- Theatrical release poster
- Directed by: P. Vasu
- Written by: P. Vasu
- Produced by: Meera Vidyasagar
- Starring: Arjun; Raveena Tandon;
- Cinematography: M. C. Sekar
- Edited by: P. Mohan Raj
- Music by: Ilaiyaraaja
- Production company: Eashwara Chandra Combines
- Release date: 22 July 1994;
- Running time: 130 minutes
- Country: India
- Language: Tamil

= Saadhu (film) =

1994 film by P. Vasu

Saadhu is a 1994 Indian Tamil-language action film written and directed by P. Vasu, starring Arjun and Raveena Tandon, with Vijayakumar, Goundamani and Radha Ravi in supporting roles. The film marked the debut of Raveena Tandon in Tamil cinema. It was released on 22 July 1994 and became a hit at the box office.

== Plot ==
Sathyamoorthy lives with his mother and grandfather in the Boat Club area. He earns a degree with first class honors. A notorious local rowdy, Narayanan, eyes the property where Sathyamoorthy lives, and trouble begins when his son threatens Sathyamoorthy’s family. After a violent confrontation, Sathyamoorthy’s grandfather dies, and he and his mother are forced to relocate.
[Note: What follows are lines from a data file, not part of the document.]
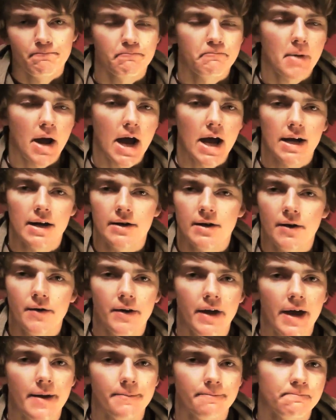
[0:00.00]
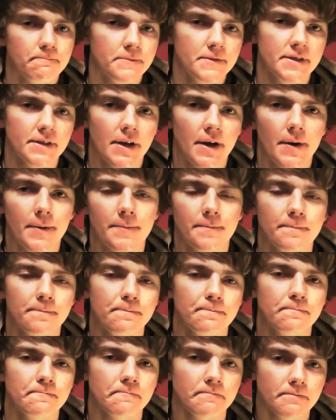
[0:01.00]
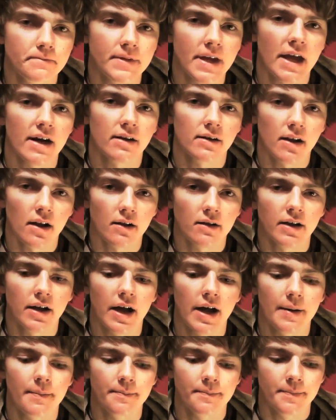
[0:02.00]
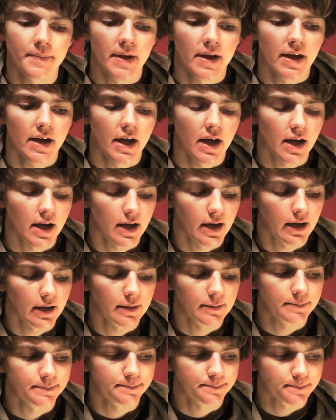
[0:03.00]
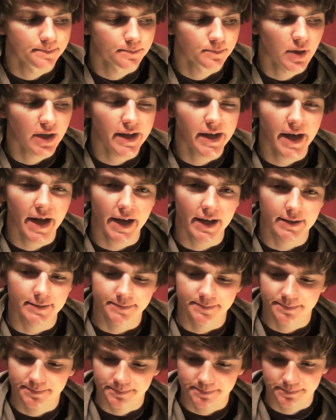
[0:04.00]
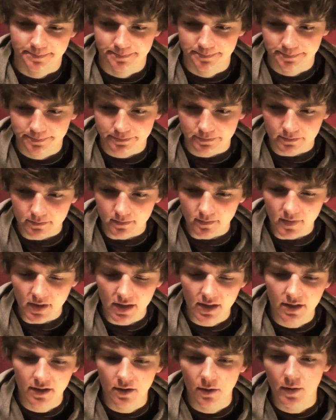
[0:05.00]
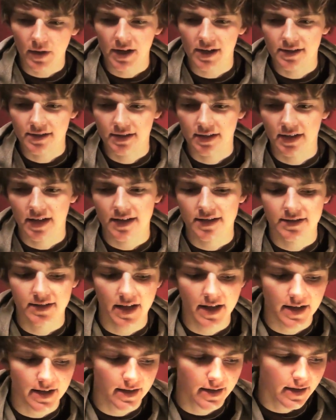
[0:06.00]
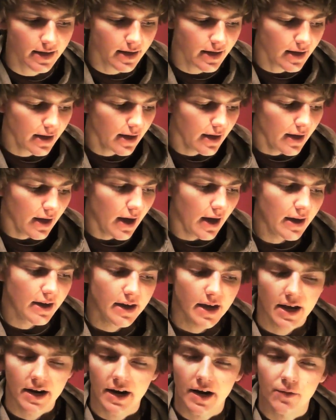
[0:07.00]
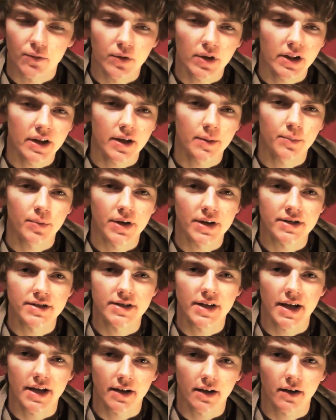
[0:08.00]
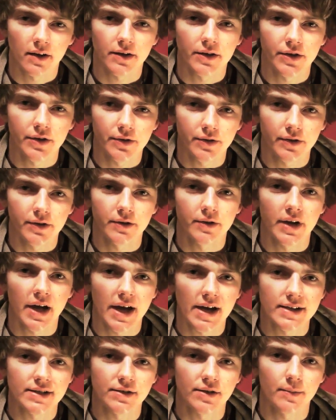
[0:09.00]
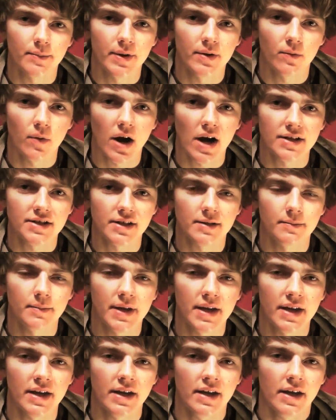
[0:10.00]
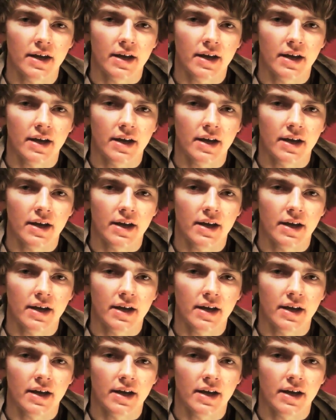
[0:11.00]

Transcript: I don't know yet, so that'll all come. But yeah, what else can I say? Again, I really appreciate all you guys who have been watching me.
In their new surroundings, Sathyamoorthy’s mother finds work and encourages him to find better prospects. Later events involve riots, wrongful arrest, and struggles with local criminal factions. Sathyamoorthy eventually decides to confront the gang to end the violence, encouraging reform through political candidacy before uncovering further betrayals and ultimately facing justice.

== Cast ==
- Arjun as Sathyamoorthy (Sakthi)
- Jayabharathi as Sathyamoorthy's mother
- Raveena Tandon as Selvi
- Vijayakumar as Master
- Goundamani as Anjukolai Aarumugam/Aarukolai Aarumugam
- Radha Ravi as Vibhuthi Veeramuthu
- Rajeev as Police Inspector Krishnamoorthi
- Sethu Vinayagam as Minister Neelakandan
- Mohan Raj as Narayanan
- Kavitha as Police commissioner
- Y. Vijaya as Narayanan's wife

== Soundtrack ==
The soundtrack was composed by Ilaiyaraaja, with lyrics by Vaali.

Track listing
| No. | Title | Singers | Length |
|---|---|---|---|
| 1. | "Ammamma Unnai" | K. J. Yesudas | 4:44 |
| 2. | "Ithayame Oh" | K. S. Chithra | 6:35 |
| 3. | "Oorariya Pereduththa" | Mano, K. S. Chithra | 5:00 |
| 4. | "Padikirom" | Mano, Swarnalatha, Arunmozhi | 5:40 |
| 5. | "Vitta Mochile" | Mano, Swarnalatha | 4:54 |
| Total length: |  |  | 26:53 |

== Reception ==
Malini Mannath of The Indian Express wrote "Vasu has managed to infuse freshness in his screenplay and keeps the viewer's attention engaged for most of the time". R. P. R. of Kalki praised Arjun's performance and Rajeev's characterisation but panned the film for showing violence and then ending the film with a message against non-violence.